David Fisher
- Born: David Fisher 4 July 1871 Glasgow, Scotland
- Died: 1 October 1932 (aged 61) Glasgow, Scotland

Rugby union career
- Position: Forward

Amateur team(s)
- Years: Team / Apps / (Points)
- West of Scotland

Provincial / State sides
- Years: Team / Apps / (Points)
- 1892: Glasgow District

International career
- Years: Team / Apps / (Points)
- 1893: Scotland / 1 / (0)

= David Fisher (rugby union) =

Scotland international rugby union player

David Fisher (4 July 1871 – 1 October 1932) was a Scotland international rugby union player. His regular playing position was Forward.

==Rugby Union career==

===Amateur career===

Fisher played rugby union for West of Scotland.

===Provincial career===

Fisher was named as a reserve for Glasgow District for their match against North of Scotland District on 15 December 1888.
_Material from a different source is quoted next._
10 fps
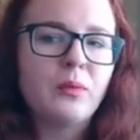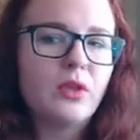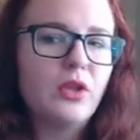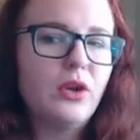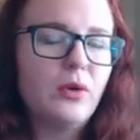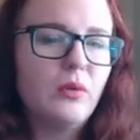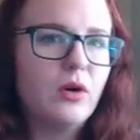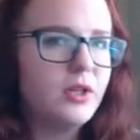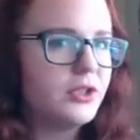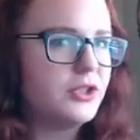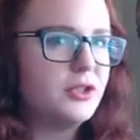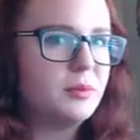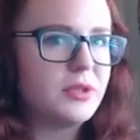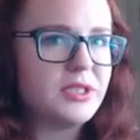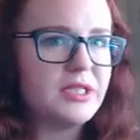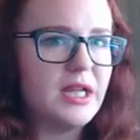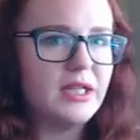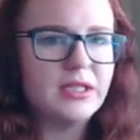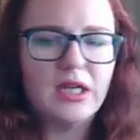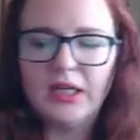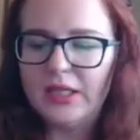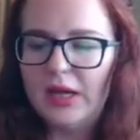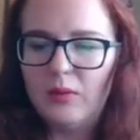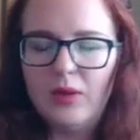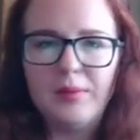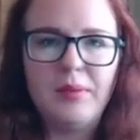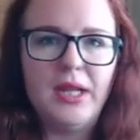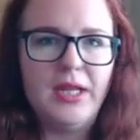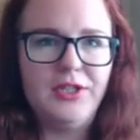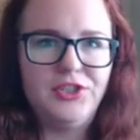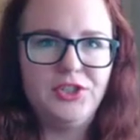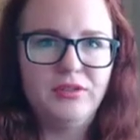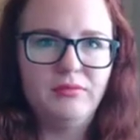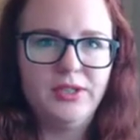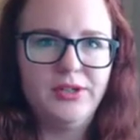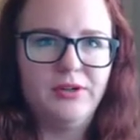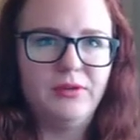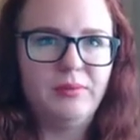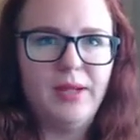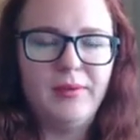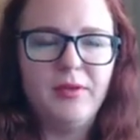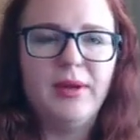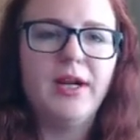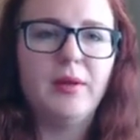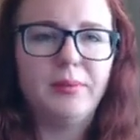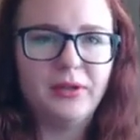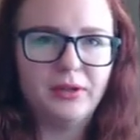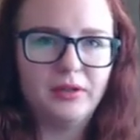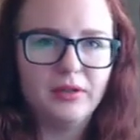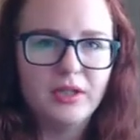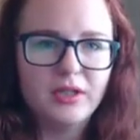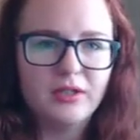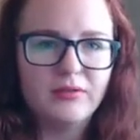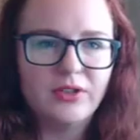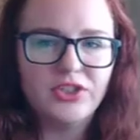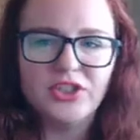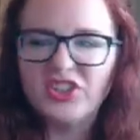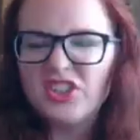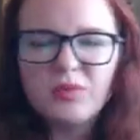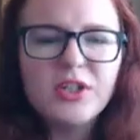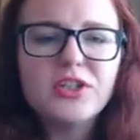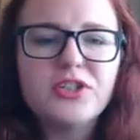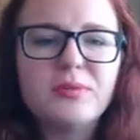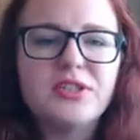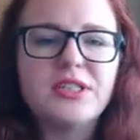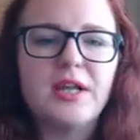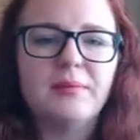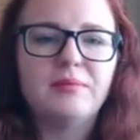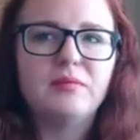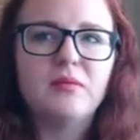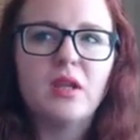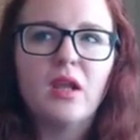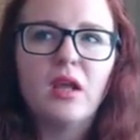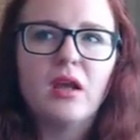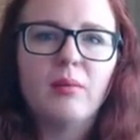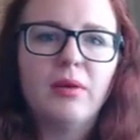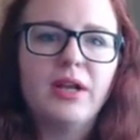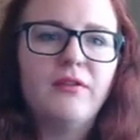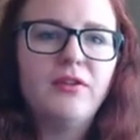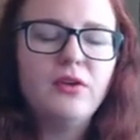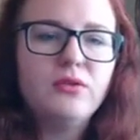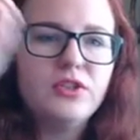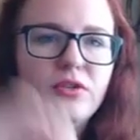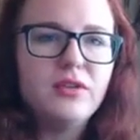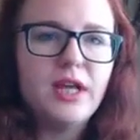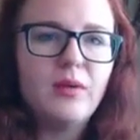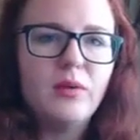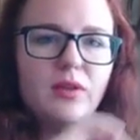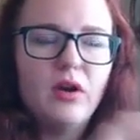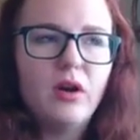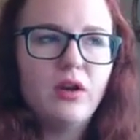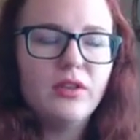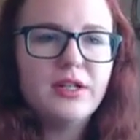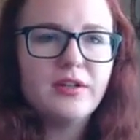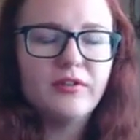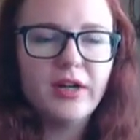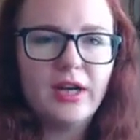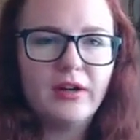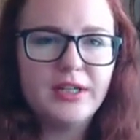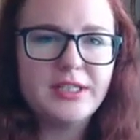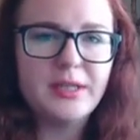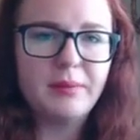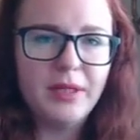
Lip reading: 1 or 2% on that one page. Maybe you might up your conversions just 1 or 2%. But if you do that with all the different areas that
Fisher was picked for Glasgow District for their match against North of Scotland District on 13 December 1890.

Fisher played for Glasgow District in their inter-city match against Edinburgh District in 1892, the Glasgow Herald noting him as 'D. Fisher junior'.
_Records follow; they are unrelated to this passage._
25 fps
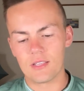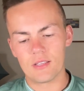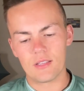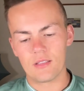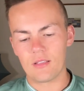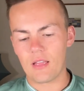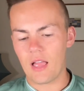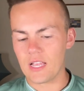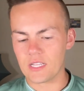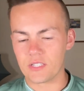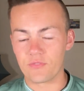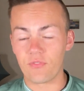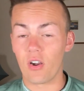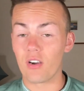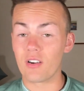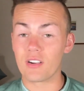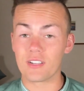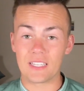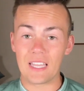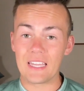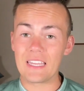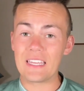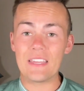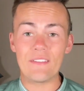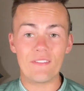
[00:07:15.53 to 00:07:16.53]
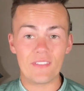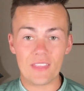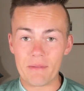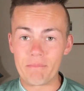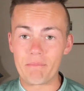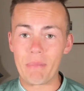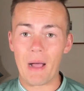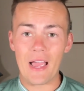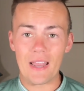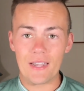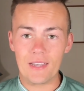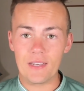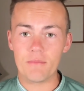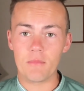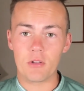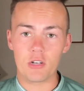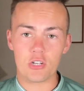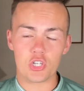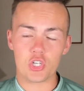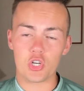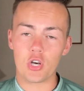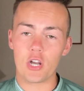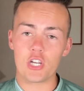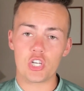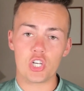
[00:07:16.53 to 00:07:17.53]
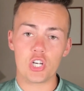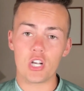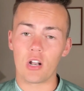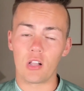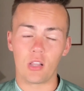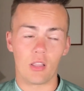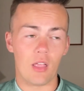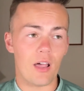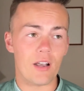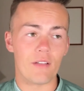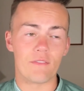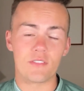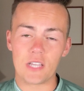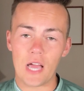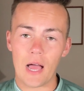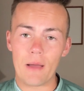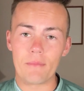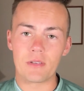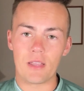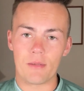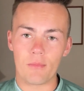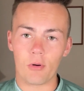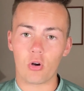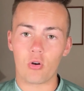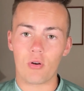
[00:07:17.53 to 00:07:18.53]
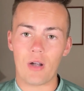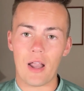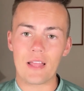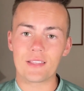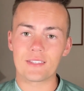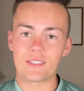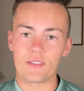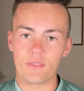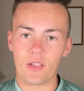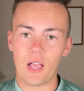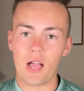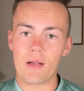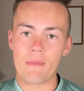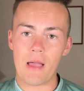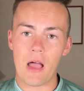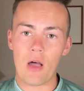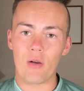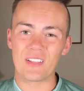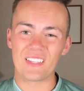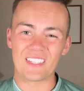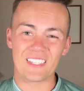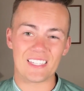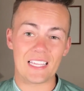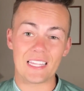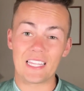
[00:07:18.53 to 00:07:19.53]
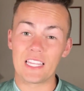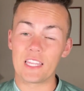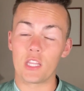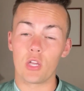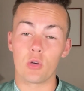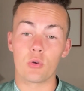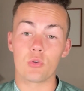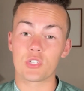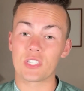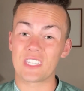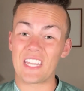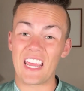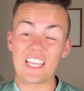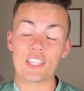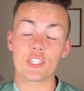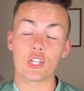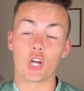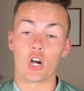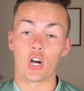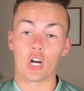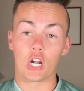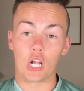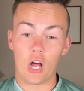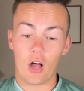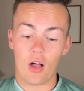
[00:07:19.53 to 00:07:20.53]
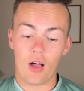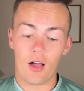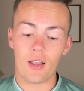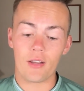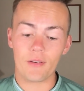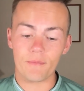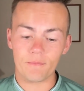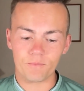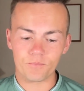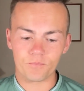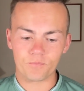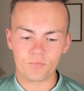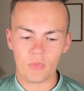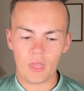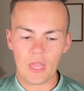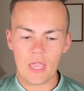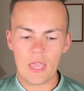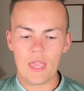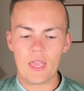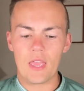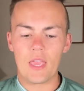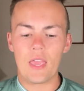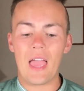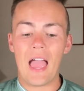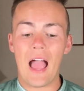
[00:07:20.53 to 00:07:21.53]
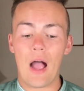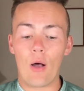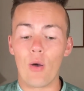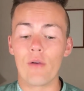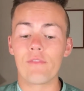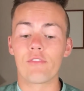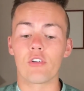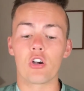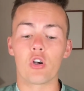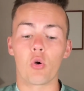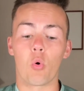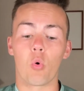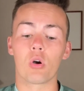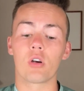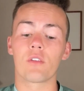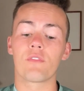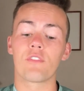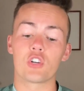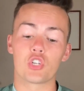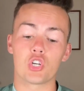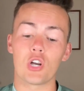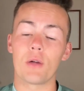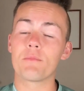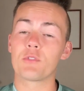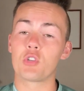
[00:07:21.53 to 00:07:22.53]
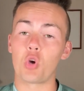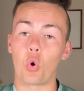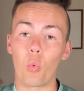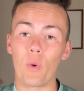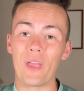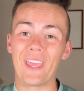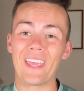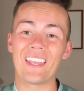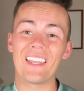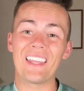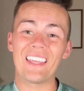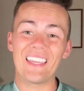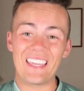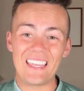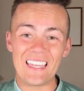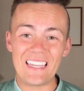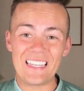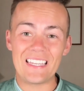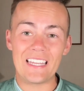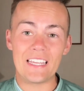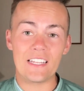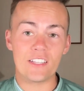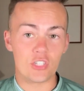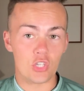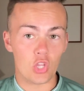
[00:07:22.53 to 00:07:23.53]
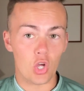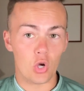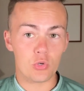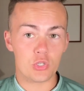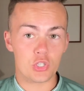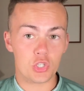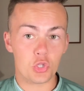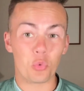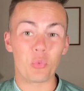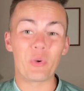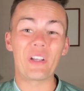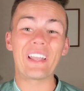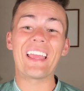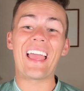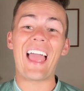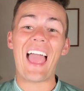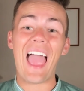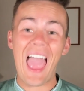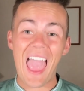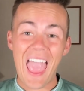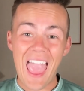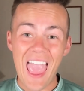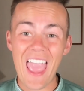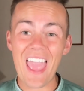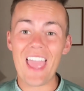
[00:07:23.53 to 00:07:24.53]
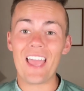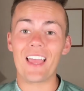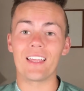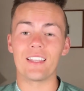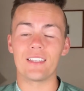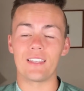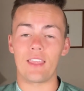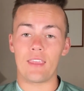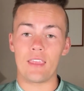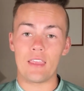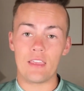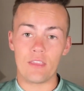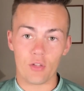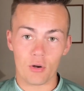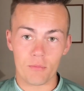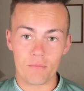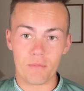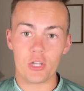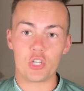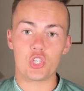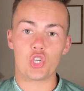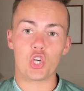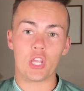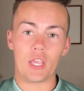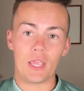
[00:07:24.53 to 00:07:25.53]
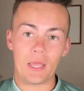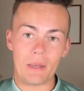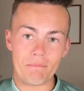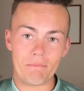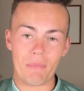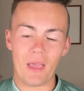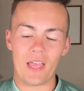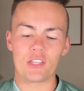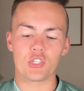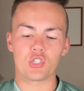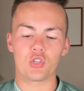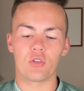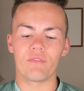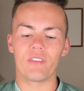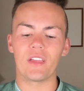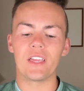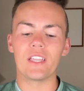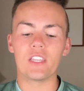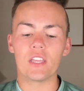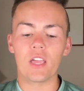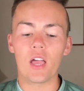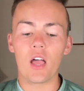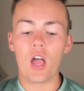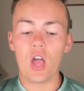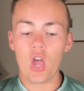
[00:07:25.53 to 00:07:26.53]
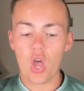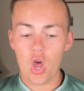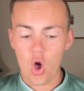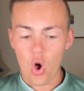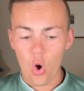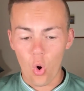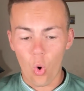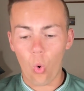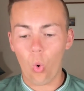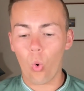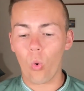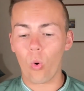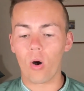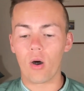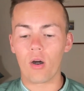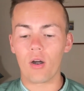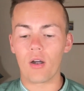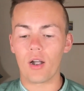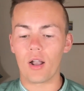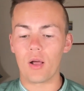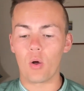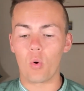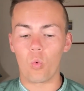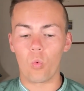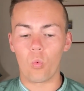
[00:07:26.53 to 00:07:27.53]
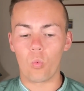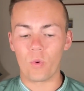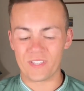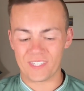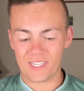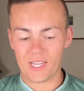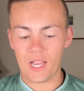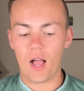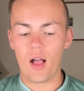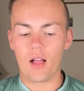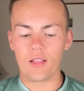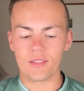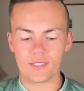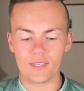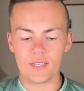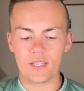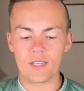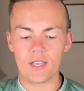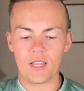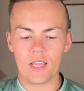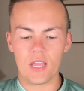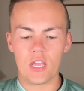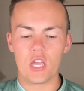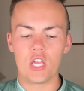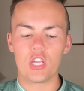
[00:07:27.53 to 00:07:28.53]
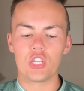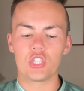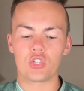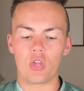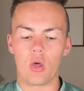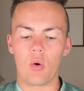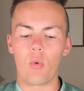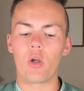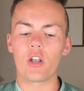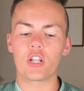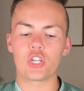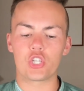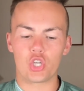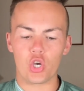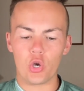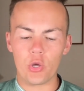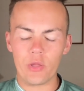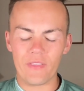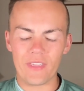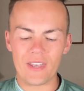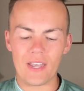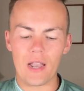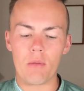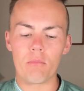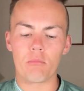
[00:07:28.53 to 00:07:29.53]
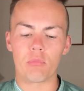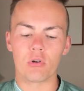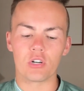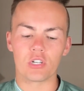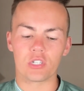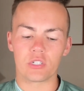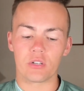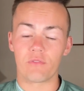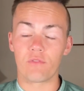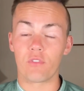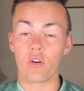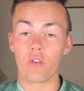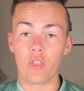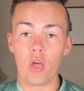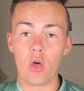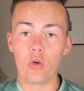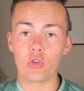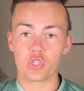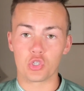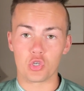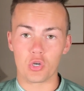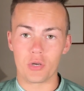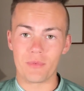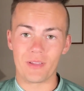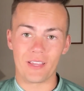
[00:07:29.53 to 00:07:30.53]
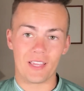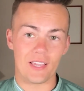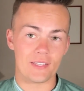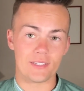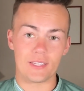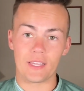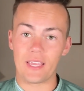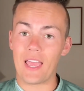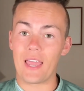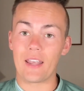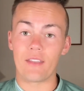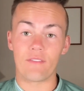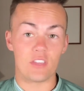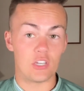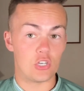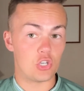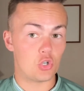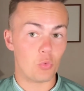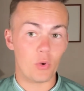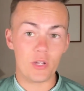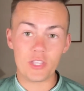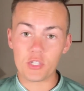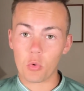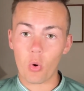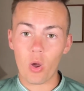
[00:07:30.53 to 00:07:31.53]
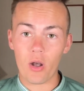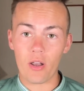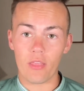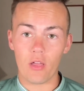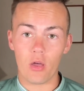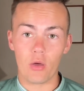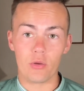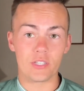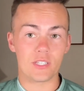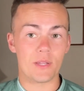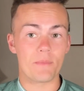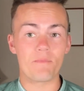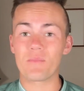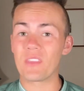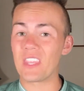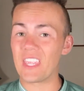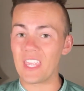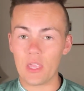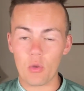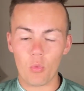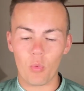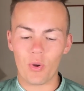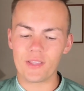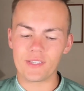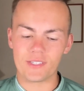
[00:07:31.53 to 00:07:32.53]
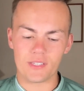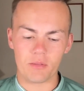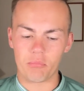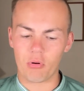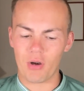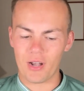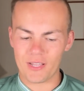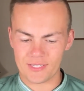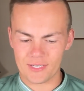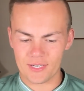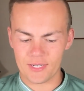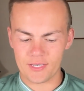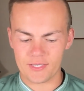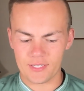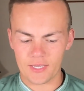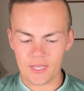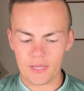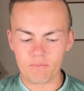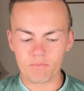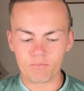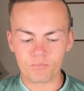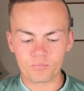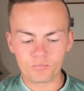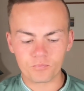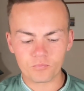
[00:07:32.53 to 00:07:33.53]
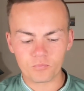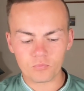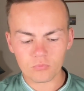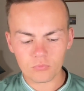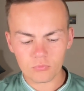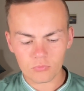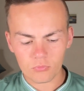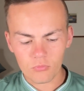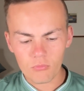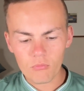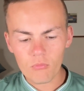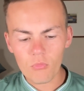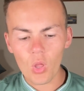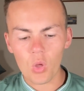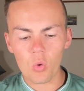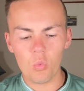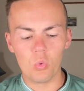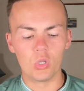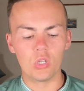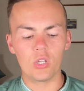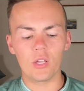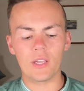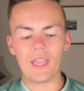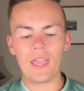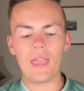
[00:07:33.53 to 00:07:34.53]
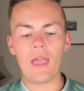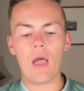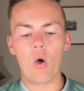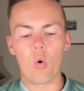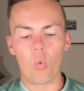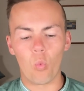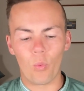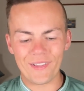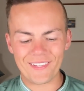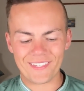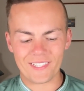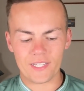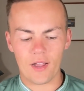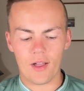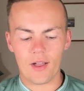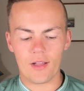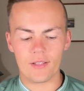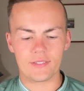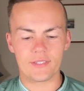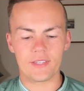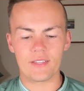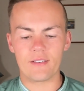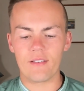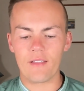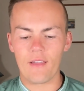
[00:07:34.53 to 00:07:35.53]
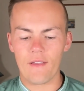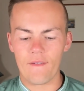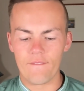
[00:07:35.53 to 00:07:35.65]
as far as even the Biden administration, a lot of top Democrats have come out and said that those states are gone. However, in order for Trump to win, he needs those three and either Michigan, Pennsylvania, or Wisconsin. So I want to show you the numbers for those three because, again, if he just wins one of those, he wins the presidency. We'll look at Wisconsin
===International career===

Fisher was capped once by Scotland, in 1893.

Fisher's ability split opinion on those who thought he was a notable forward and those who didn't. One Scottish Referee newspaper commentator rated all of the Glasgow District forwards and out of the 9 forwards tipped for selection for the time Fisher was among the best and good with his feet. Another Scottish Referee commentator said of Fisher's selection to the international team that he 'was a good way outside of the ability which should be in a Scotland team.'

==Other sports==

Fisher was also in the West of Scotland Harriers.